I want to understand the following conditional probability and finally how to compute them.
$T$ is an exponential random variable with parameter $\lambda$. For any $s > 0$, compute, $$P(T > t + s | T > s)$$
The density function, $f(x) = e^{-\lambda x}$, is defined where $x>0$ or $0$ otherwise.

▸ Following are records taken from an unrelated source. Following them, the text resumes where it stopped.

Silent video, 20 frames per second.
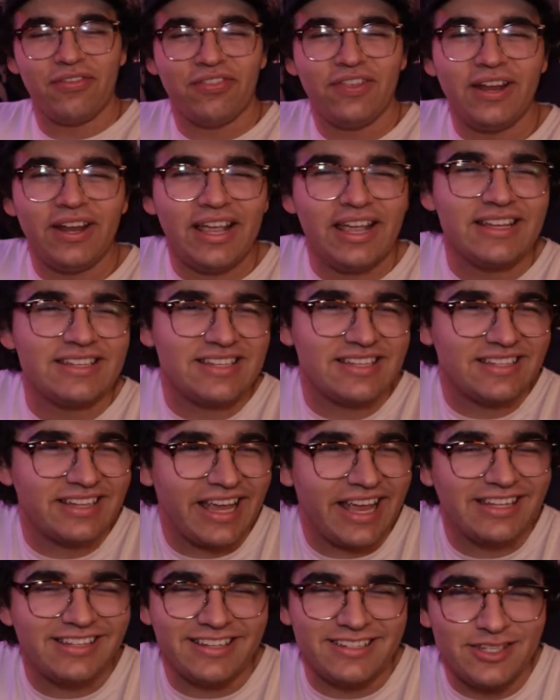the thing is
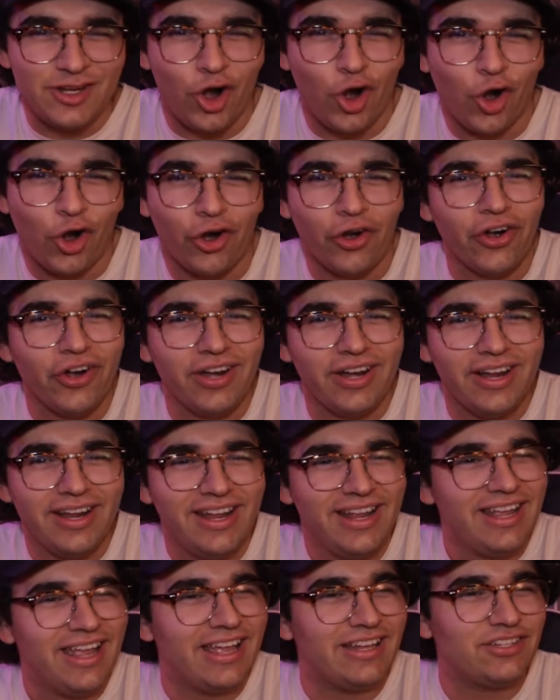like, it doesn't hurt.
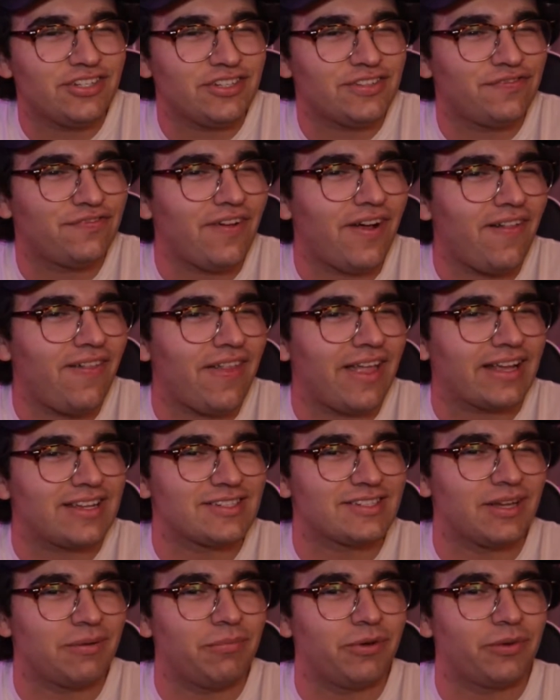It just felt like
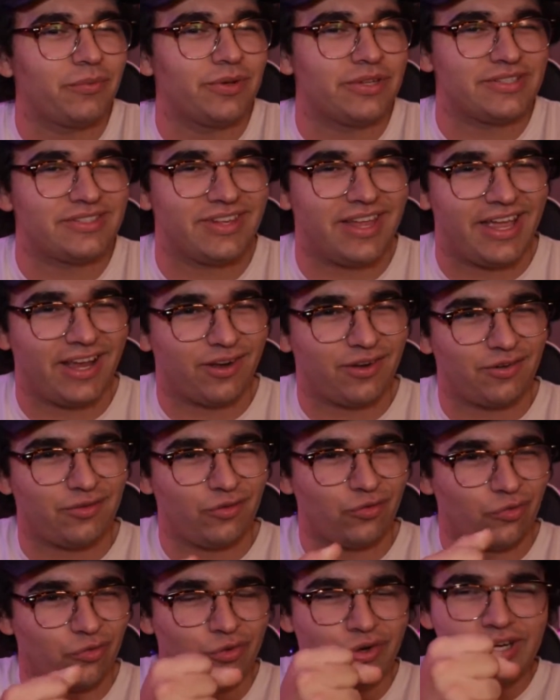someone was like
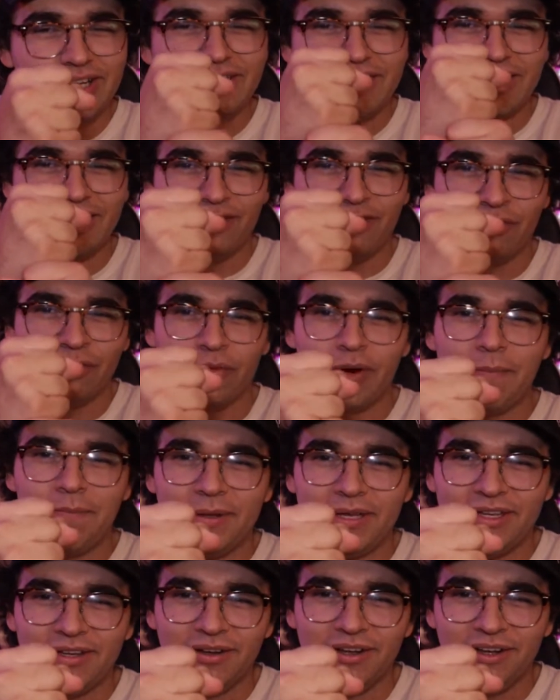really
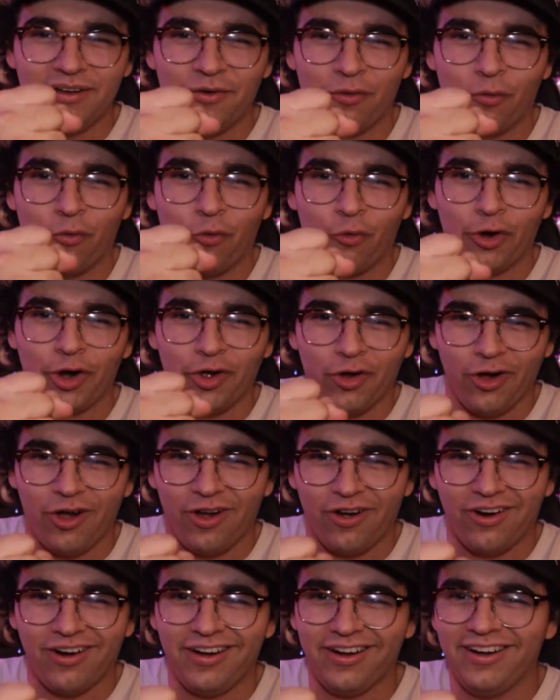gripping you real
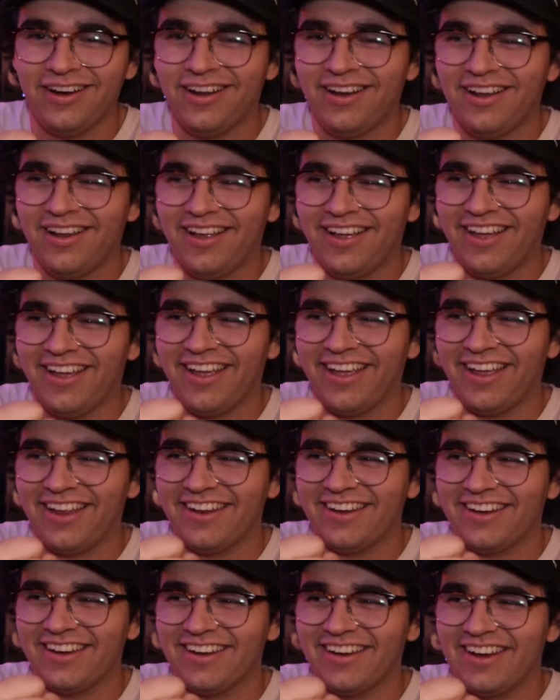hard
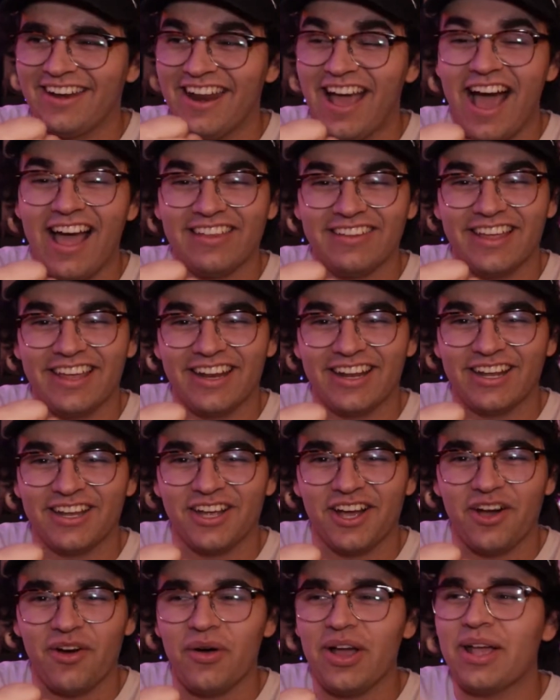and not letting
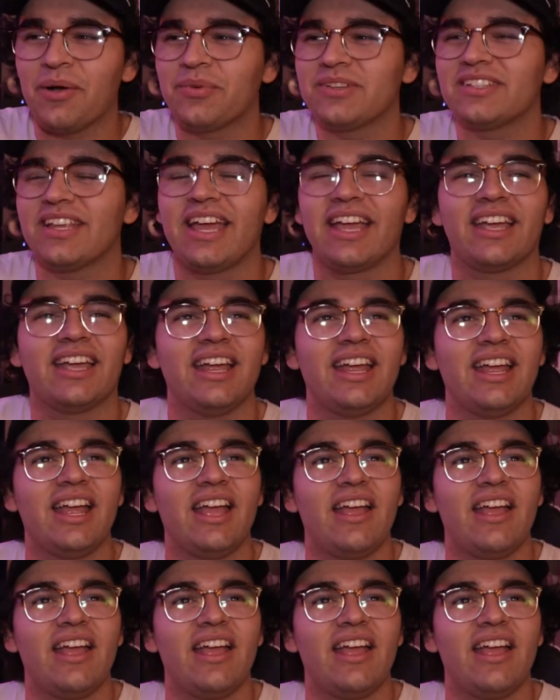go. It was like,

Now my intuition, $$P(T > t + s | T > s) = \frac{P(T > t+s \;\cap\; T>s)}{P(T>s)}$$ $$= \frac{1 - P(s \le T \le t+s)}{1-P(T \le s)}\;\;\; (1)$$
I transformed $P(T>t+s\;\cap\;T>s)$ into $1 - P(s \lt T \le t+s)$. Is this correct ? Now in eqaution-$(1)$ I can replace them by the cumulative distribution formula. I need help whether my understanding is correct or not. Moreover should I also consider some bounds on $t$, because the problem does not mention any bounds on it.
It is not true that $P(T>t+s, T>s)=1-P(s<T \le t+s)$ because the complementar of $(T>t+s) \cap (T>s)$ is $(T \le t+s) \cup (T \le s)$.
As @fKonrad says in the comments, use the fact that $(T>t+s) \subseteq (T>t)$.